Já as empresas que apresentaram aumento responderam por 31,4% do total, contra 13,9% no último levantamento, indicando uma melhora no ritmo da atividade industrial na passagem entre os meses de junho e julho. “Esse desempenho se refletiu no índice de avaliação da produção que, no período analisado, avançou 9,5 pontos”, detalhou o coordenador da Unidade de Economia, Estudos e Pesquisas da Fiems, Ezequiel Resende.

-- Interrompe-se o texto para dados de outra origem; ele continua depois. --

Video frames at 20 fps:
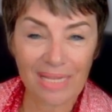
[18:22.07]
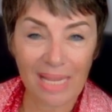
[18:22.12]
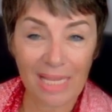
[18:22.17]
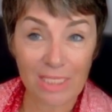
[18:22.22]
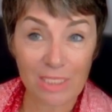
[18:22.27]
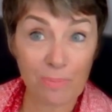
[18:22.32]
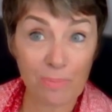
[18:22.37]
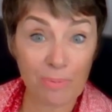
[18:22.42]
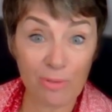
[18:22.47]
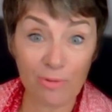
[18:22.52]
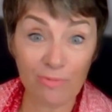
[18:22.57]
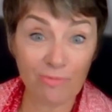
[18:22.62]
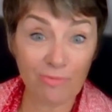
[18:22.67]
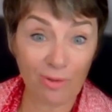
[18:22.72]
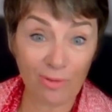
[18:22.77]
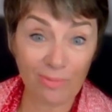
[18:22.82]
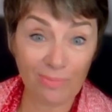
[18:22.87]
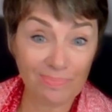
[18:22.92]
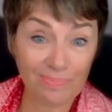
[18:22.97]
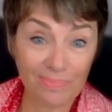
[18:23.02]
It's
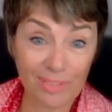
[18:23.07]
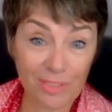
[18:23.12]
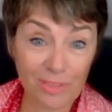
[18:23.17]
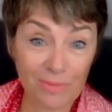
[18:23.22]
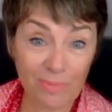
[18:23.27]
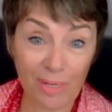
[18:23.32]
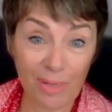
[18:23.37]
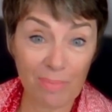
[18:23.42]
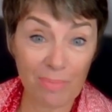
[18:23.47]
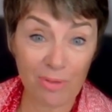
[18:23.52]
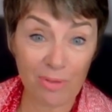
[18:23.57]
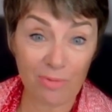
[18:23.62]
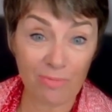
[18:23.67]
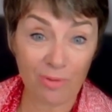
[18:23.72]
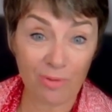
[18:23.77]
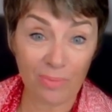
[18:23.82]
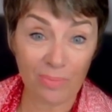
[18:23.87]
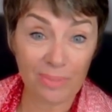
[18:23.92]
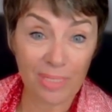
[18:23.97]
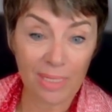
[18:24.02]
beautiful. It's really
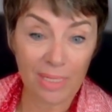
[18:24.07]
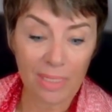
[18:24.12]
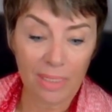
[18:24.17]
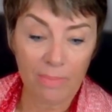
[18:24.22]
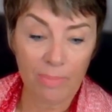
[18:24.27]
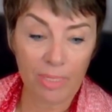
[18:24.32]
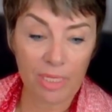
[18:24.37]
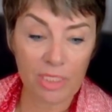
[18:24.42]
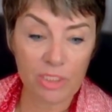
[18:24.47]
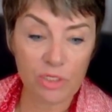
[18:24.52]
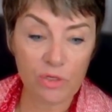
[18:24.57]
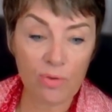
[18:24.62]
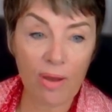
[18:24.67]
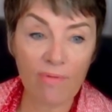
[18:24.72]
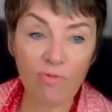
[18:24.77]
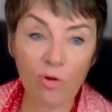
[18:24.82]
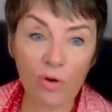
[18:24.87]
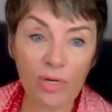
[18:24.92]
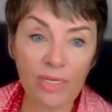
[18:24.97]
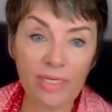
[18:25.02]
beautiful because you
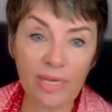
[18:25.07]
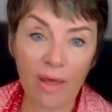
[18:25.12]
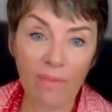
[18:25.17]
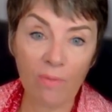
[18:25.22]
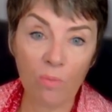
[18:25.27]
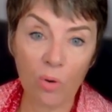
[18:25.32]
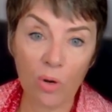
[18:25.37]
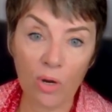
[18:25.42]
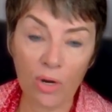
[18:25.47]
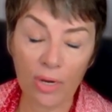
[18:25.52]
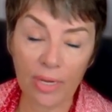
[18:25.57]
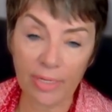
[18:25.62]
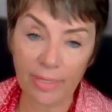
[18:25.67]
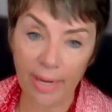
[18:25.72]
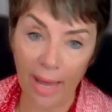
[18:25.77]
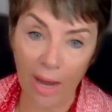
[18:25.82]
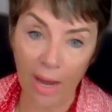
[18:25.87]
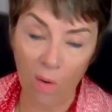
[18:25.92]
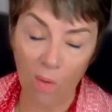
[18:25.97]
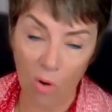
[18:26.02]
have already done the work,
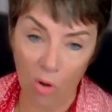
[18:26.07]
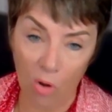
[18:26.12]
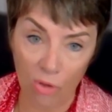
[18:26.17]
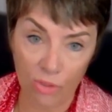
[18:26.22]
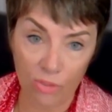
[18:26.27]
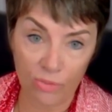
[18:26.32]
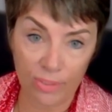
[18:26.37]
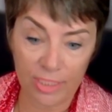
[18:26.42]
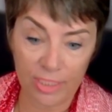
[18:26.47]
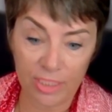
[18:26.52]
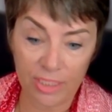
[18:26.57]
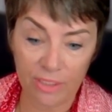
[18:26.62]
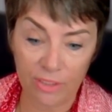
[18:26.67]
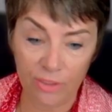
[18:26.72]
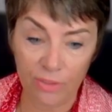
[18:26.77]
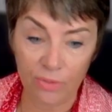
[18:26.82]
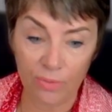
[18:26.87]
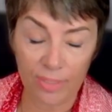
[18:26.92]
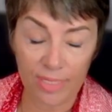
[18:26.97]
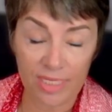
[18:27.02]
and now all you need to
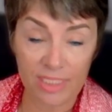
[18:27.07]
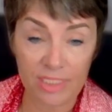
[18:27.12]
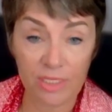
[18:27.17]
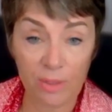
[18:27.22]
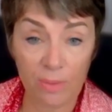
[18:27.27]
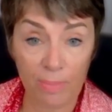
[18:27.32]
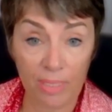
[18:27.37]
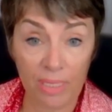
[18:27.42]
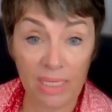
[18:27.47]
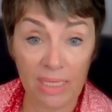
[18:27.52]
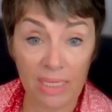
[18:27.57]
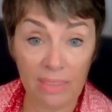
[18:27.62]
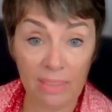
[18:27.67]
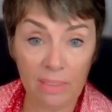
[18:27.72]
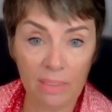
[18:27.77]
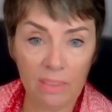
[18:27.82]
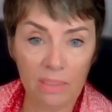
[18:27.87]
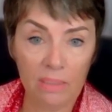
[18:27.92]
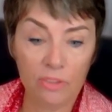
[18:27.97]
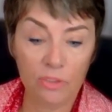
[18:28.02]
do is to
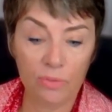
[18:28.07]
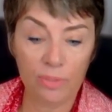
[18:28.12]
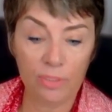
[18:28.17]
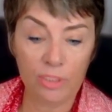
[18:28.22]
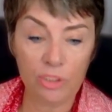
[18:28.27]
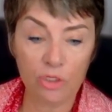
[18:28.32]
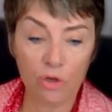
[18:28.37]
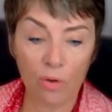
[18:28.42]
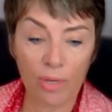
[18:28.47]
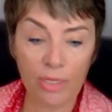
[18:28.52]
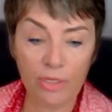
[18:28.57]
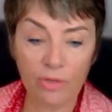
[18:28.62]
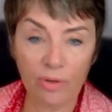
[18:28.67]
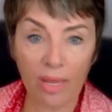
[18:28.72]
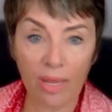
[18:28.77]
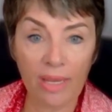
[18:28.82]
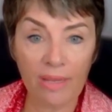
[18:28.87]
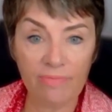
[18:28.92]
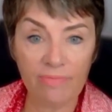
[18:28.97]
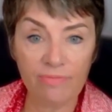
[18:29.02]
enjoy your
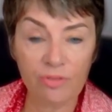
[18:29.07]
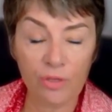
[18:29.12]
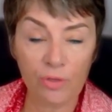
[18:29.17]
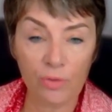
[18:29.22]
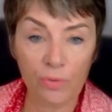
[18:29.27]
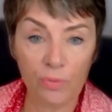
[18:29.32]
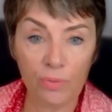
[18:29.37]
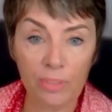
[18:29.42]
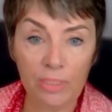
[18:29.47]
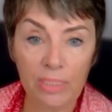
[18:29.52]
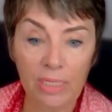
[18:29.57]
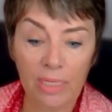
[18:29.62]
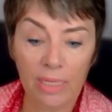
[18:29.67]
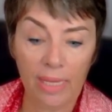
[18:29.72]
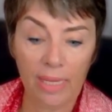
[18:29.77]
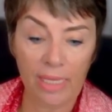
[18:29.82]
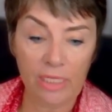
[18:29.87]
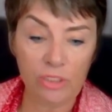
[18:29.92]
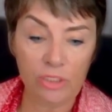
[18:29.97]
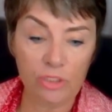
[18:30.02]
life, to
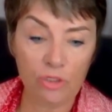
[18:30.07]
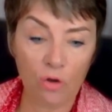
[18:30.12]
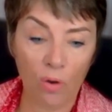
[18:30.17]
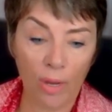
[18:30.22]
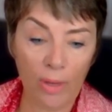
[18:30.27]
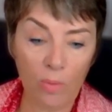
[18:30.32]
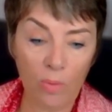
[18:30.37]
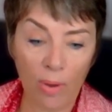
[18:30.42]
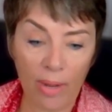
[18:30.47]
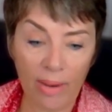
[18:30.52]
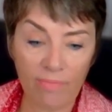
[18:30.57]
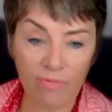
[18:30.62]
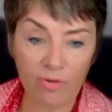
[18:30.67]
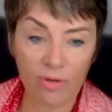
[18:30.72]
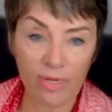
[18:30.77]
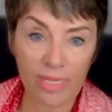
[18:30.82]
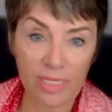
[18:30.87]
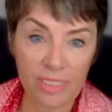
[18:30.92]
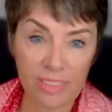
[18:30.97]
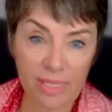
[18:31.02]
enjoy whatever
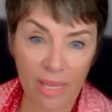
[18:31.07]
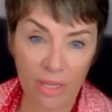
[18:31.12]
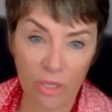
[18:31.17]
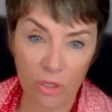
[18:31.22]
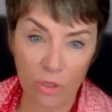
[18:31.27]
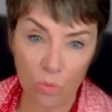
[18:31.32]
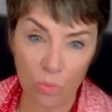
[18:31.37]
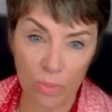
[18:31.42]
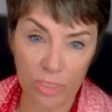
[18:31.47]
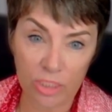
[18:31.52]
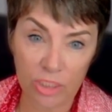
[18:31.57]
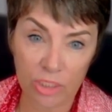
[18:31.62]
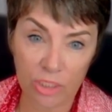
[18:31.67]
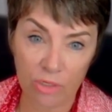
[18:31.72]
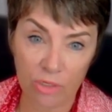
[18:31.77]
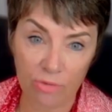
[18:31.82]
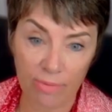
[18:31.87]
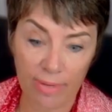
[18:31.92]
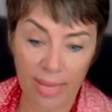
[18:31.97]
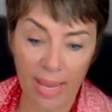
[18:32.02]
it is that you wish to
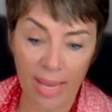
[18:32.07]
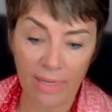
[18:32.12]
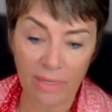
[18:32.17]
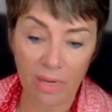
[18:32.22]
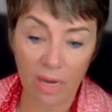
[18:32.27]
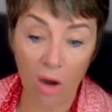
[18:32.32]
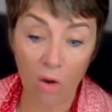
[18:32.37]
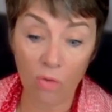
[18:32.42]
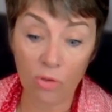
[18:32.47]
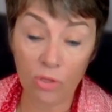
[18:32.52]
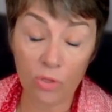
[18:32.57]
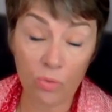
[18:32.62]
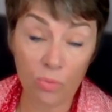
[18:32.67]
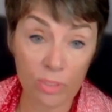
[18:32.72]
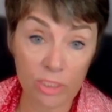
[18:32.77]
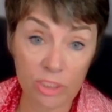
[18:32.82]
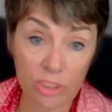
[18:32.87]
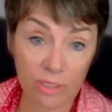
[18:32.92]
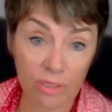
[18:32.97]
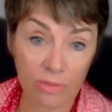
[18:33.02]
create. How do you
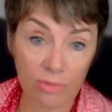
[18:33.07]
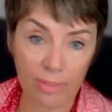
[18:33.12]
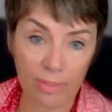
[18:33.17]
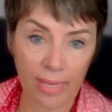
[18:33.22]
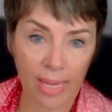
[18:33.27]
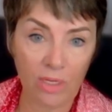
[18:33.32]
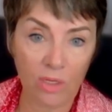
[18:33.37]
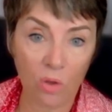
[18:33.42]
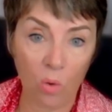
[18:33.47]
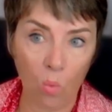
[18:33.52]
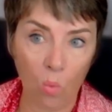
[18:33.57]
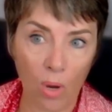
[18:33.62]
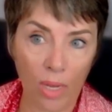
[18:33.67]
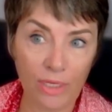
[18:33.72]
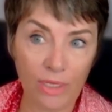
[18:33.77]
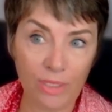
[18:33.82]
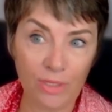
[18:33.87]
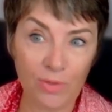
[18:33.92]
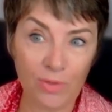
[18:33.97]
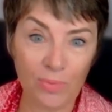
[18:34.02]
wish to create?
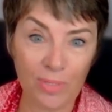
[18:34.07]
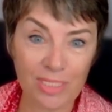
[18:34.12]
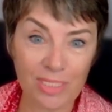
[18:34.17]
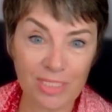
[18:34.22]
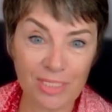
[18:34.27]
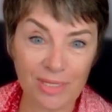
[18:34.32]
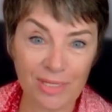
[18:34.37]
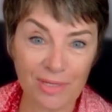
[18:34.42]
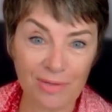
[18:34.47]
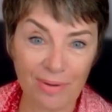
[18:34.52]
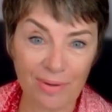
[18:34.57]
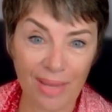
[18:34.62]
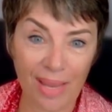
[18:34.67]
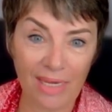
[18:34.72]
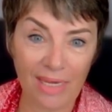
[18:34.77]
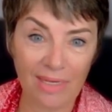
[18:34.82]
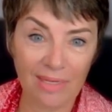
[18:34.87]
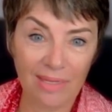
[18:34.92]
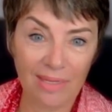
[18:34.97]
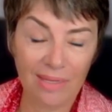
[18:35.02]
What do you wish to
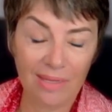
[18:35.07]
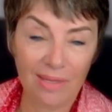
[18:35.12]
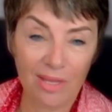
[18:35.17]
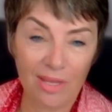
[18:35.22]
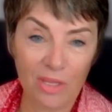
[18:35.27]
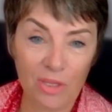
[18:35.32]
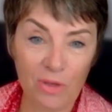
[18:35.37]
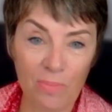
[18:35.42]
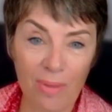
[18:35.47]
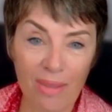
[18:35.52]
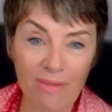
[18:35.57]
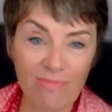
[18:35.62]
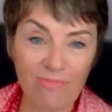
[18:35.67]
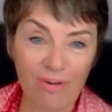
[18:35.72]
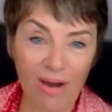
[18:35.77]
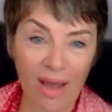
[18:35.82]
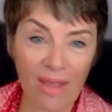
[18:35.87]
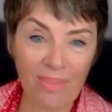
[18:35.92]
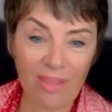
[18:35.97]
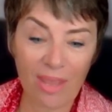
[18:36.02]
create? You may
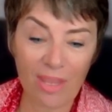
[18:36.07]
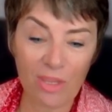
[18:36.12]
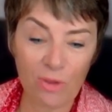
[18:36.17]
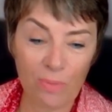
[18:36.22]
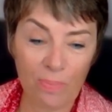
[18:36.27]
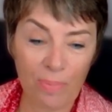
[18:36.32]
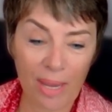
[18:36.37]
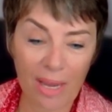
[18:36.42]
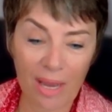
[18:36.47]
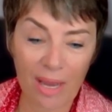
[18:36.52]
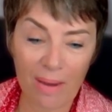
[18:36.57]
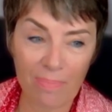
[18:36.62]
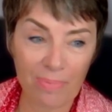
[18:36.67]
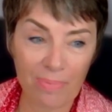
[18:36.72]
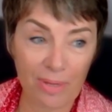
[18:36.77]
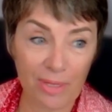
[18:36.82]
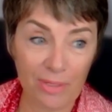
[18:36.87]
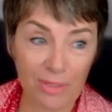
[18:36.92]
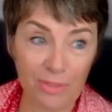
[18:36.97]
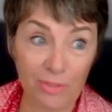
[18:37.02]
find that you pick
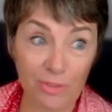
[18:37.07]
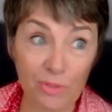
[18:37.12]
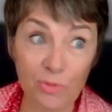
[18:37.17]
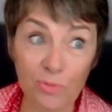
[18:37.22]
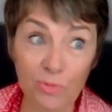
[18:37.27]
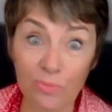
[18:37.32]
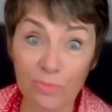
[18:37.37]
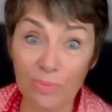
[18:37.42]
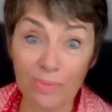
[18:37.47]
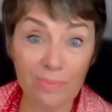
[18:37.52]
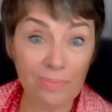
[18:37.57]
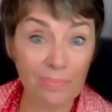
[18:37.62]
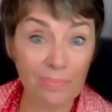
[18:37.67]
up new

Ele explica que a ociosidade diminuiu, mas ainda segue em patamar elevado, com julho apresentando, na média, uma inatividade na indústria sul-mato-grossense de 27% contra 29% no mês anterior. “Já o índice de utilização da capacidade instalada fechou o mês em 47,8 pontos, ficando 5,5 pontos acima do último levantamento. Porém, resultados abaixo dos 50 pontos indicam que o desempenho foi inferior ao que era esperado para o período”, relatou, reforçando que, em julho, a utilização da capacidade instalada ficou abaixo do usual para 28,5% dos respondentes, igual ao usual para 55,7% e acima para 15,7%.
Expectativas
Com relação ao índice de expectativa do empresário industrial, Ezequiel Resende detalha que, em agosto, 38,6% das empresas responderam que esperam aumento na demanda por seus produtos nos próximos seis meses, enquanto, por outro lado, para o mesmo período, 14,3% preveem queda e as empresas que acreditam que o nível de demanda se manterá estável responderam por 47,1% do total.
ICEI
O Índice de Confiança do Empresário Industrial de Mato Grosso do Sul (ICEI/MS) alcançou em agosto 61 pontos contra 61,3 pontos no mês anterior, contudo, o atual resultado encontra-se 6,4 pontos acima do anotado em agosto do ano passado e 7,2 pontos acima da média histórica registrada para o mês. Em agosto, 7,1% dos respondentes consideraram que as condições atuais da economia brasileira pioraram, no caso da economia estadual, a piora foi apontada por 10,0% dos participantes e, com relação à própria empresa, as condições atuais também estão piores para 8,5% dos respondentes.